With so many unpredictable variables in a transforming industry, which factors can service providers actually control?
May 17, 2017
When your industry is described as “not the most attractive” to investors, as McKinsey & Company’s Duarte Begonha stated in the opening keynote on day two of TM Forum Live! 2017, it's a reality check for service providers. If investors are not willing to bet on service providers’ futures, does it undermine the industry’s confidence in its ability to transform, take on digital competition, pursue new business models and open new revenue streams? It shouldn't, but this doubt demonstrates that the industry has a great deal to prove and results to show in transforming itself for future success.
The New B2B2X Opportunity
As a counterpoint to Begonha’s perspective, Netcracker CEO Andrew Feinberg noted that with large enterprises across all industry verticals moving to “mobile-first interaction,” new opportunities are opening up in B2B, B2B2B and B2C markets that were previously untapped. Feinberg also added that “the conversation about moving into next-generation strategies is happening in the board room.” In other words, the industry is aware of its threats and opportunities and now has a sense of urgency that it must benefit from change rather than become its victim.

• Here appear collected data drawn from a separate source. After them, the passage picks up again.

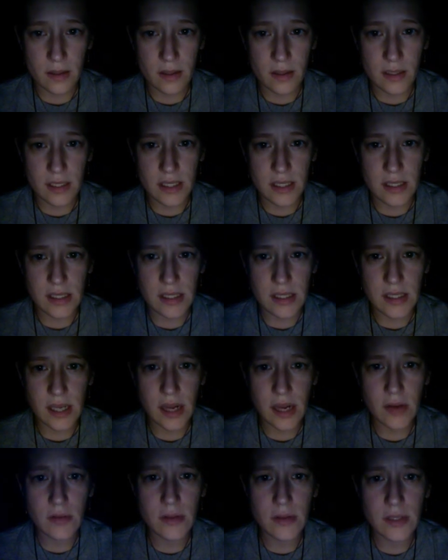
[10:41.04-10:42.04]
It
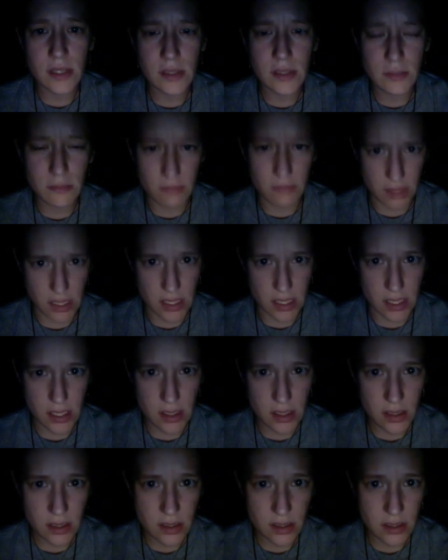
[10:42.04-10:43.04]
sounds to me,
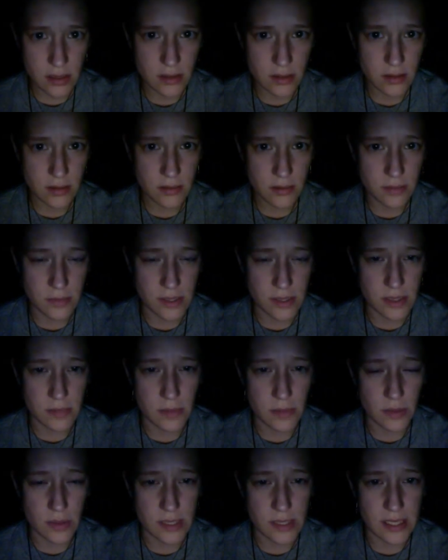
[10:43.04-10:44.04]
Mr.
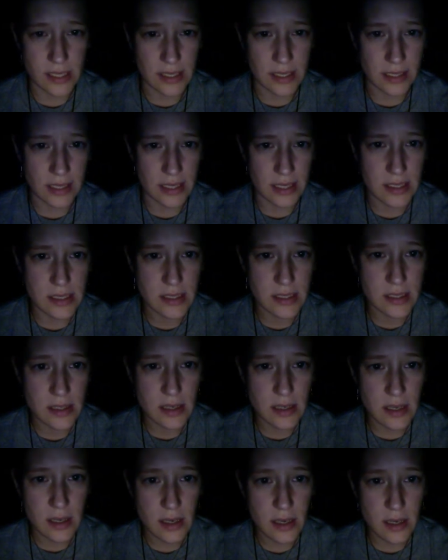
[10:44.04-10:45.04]
Brewer said at last,
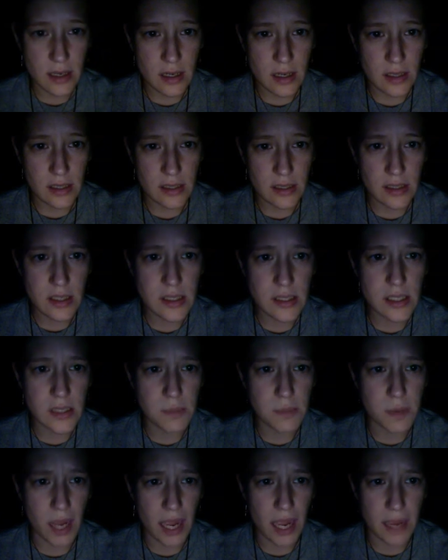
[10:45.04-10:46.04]
that this is
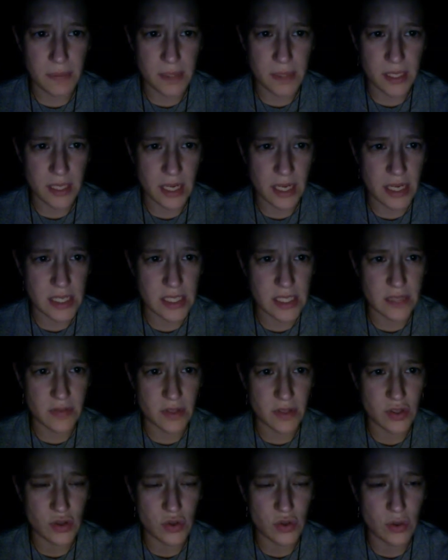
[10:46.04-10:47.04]
perhaps a case of a
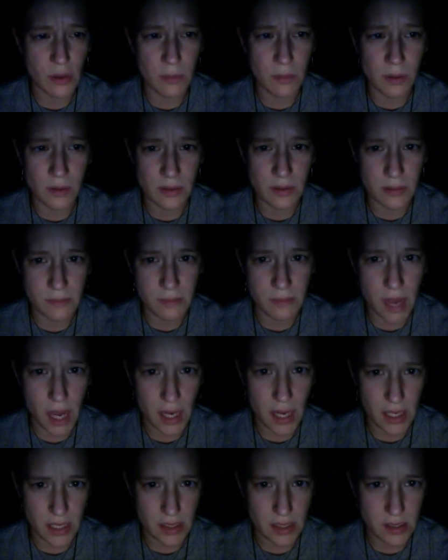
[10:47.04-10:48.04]
troubled
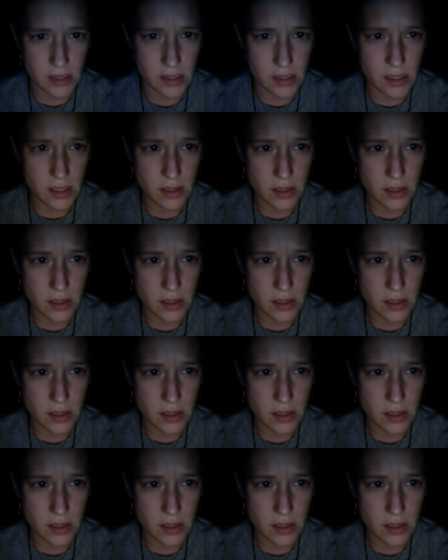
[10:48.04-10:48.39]
mind.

Goldman Sachs Managing Director Nick Pomponi agreed that service providers have a substantial opportunity in front of them in the B2B sector, but noted that investors are waiting to understand what the “unit economics of these new business models” will look like. The greater industry also awaits output from these board-level discussions to, in some cases, set a clear direction with which to move forward. It seems like the industry has agreed that, as Feinberg stated, service providers “are potentially at an inflection point” where they “can advance their position in the supply chain.”
Disruptors Will Also Pursue New B2B Revenue
While we observe the beginning of the Industry 4.0 revolution and anticipate the advent of both 5G and fully automated virtualized networks, the communications industry’s ability to influence and enable radical advancements in productivity and cloud-based automation seems obvious. At the same time, the threat from digital disruption is not over. Though digital’s first wave has largely grown based on consumer applications, digital companies will follow the money and are likely to invent powerful ways to compete with service providers for digital enterprise revenue in ways that will be difficult to anticipate.

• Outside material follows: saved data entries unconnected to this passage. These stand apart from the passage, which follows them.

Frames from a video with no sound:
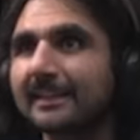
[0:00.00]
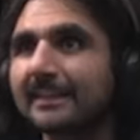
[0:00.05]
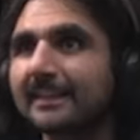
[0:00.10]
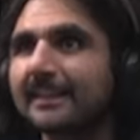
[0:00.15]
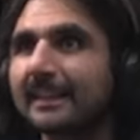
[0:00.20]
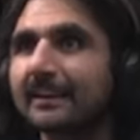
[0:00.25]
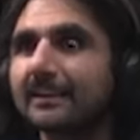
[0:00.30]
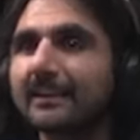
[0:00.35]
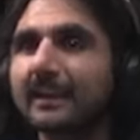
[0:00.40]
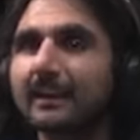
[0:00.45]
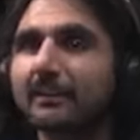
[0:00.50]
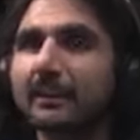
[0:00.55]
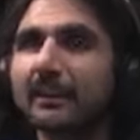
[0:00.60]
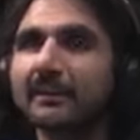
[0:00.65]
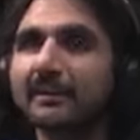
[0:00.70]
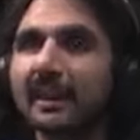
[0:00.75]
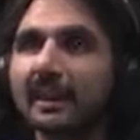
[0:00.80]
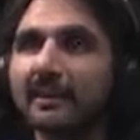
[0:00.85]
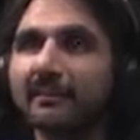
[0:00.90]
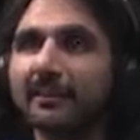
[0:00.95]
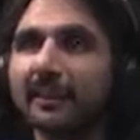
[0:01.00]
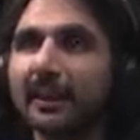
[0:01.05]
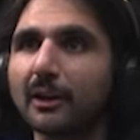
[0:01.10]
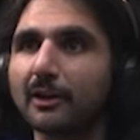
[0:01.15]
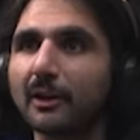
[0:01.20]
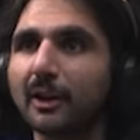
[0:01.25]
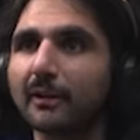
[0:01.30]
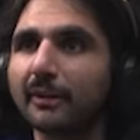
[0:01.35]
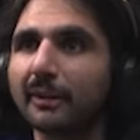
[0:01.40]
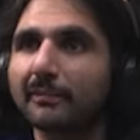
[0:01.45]
There's going to be a second video
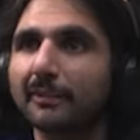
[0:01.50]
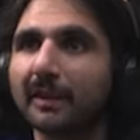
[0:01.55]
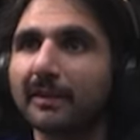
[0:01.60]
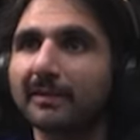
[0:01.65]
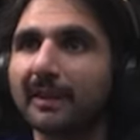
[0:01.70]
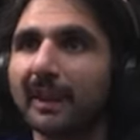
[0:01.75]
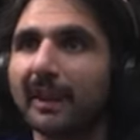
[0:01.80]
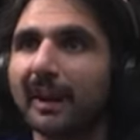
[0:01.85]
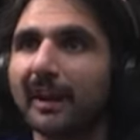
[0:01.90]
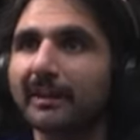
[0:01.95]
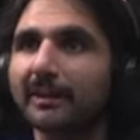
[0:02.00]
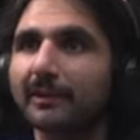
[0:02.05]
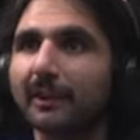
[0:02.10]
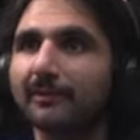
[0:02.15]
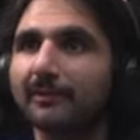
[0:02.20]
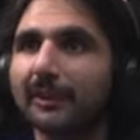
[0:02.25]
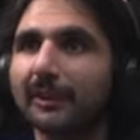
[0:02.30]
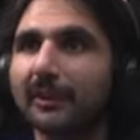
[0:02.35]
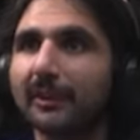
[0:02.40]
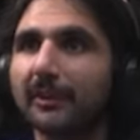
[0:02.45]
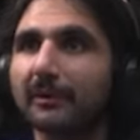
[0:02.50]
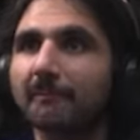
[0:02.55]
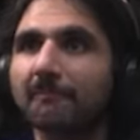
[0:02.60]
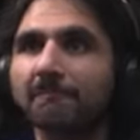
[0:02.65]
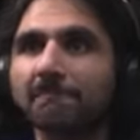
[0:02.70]
coming because I, I do have to go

The question that perhaps no one can answer is, “how much time does the communications industry have to transform itself?” It may be a two- or three-year process, but is that too slow? Urgency is certainly evident throughout the halls at TM Forum Live! 2017, as executives from Telefónica, Deutsche Telekom, Verizon Wireless and AT&T have demonstrated their progress publicly. But if the investment community is not yet sold on the industry’s ability to transform, then there is clearly still work to do. That work must be done very rapidly to prevent digital disruptors from once again capturing the majority of new revenue opportunities.

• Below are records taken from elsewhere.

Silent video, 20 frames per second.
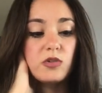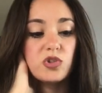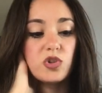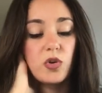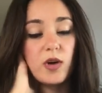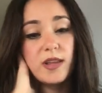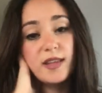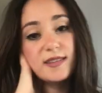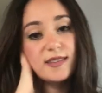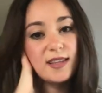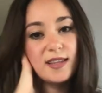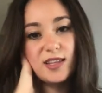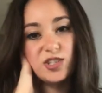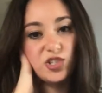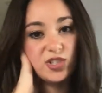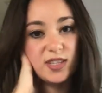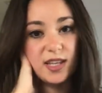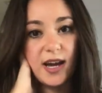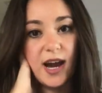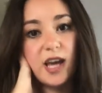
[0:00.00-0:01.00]
So it's
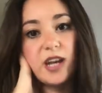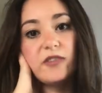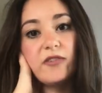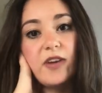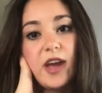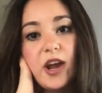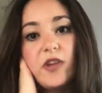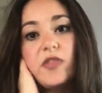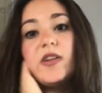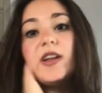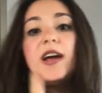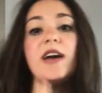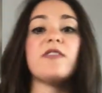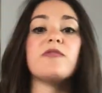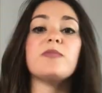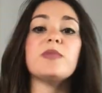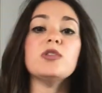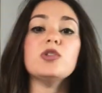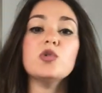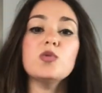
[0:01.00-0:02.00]
just the kind of hair that
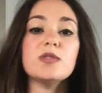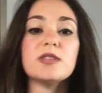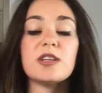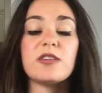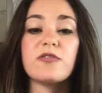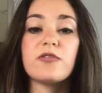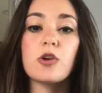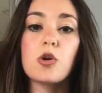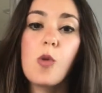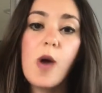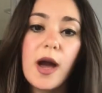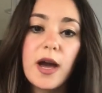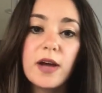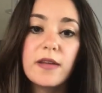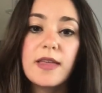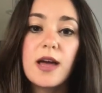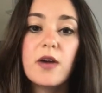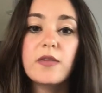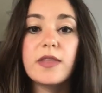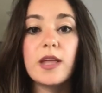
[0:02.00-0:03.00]
I've been using for a
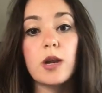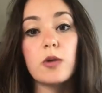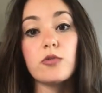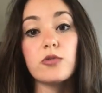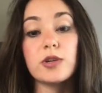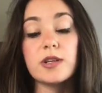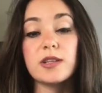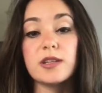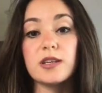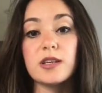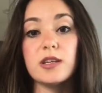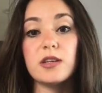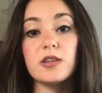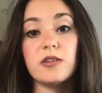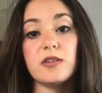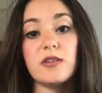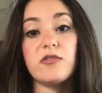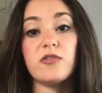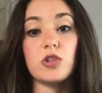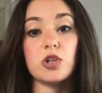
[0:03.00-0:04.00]
while now, and I really
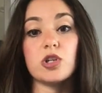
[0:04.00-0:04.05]
have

Service Providers Seek Control Amidst Unpredictability
An inherent conundrum in this era of rapid change is that new models and their success will necessarily be based upon new as well as current, evolving technology. Virtualization is new. Cloud-native, enterprise-grade applications are new. Digital B2B2X business models are new. Many open-source technologies are also new to the communications industry and enterprise verticals.
So, in this race to transform, what are the predictable and quantifiable variables service providers can control? The answer is they can choose transformation partners and technology suppliers wisely. In the search for new technology that passes the “cool” test—which suddenly seems to matter—they shouldn't overlook the value of partners who cannot only provide that tech, but deliver it successfully. In other words, it's up to service providers to work with strategic partners that have deep a understanding of the technology environments that service providers must transform. Indeed, choosing a strong partner may be the only aspect of transformation which service providers can truly control.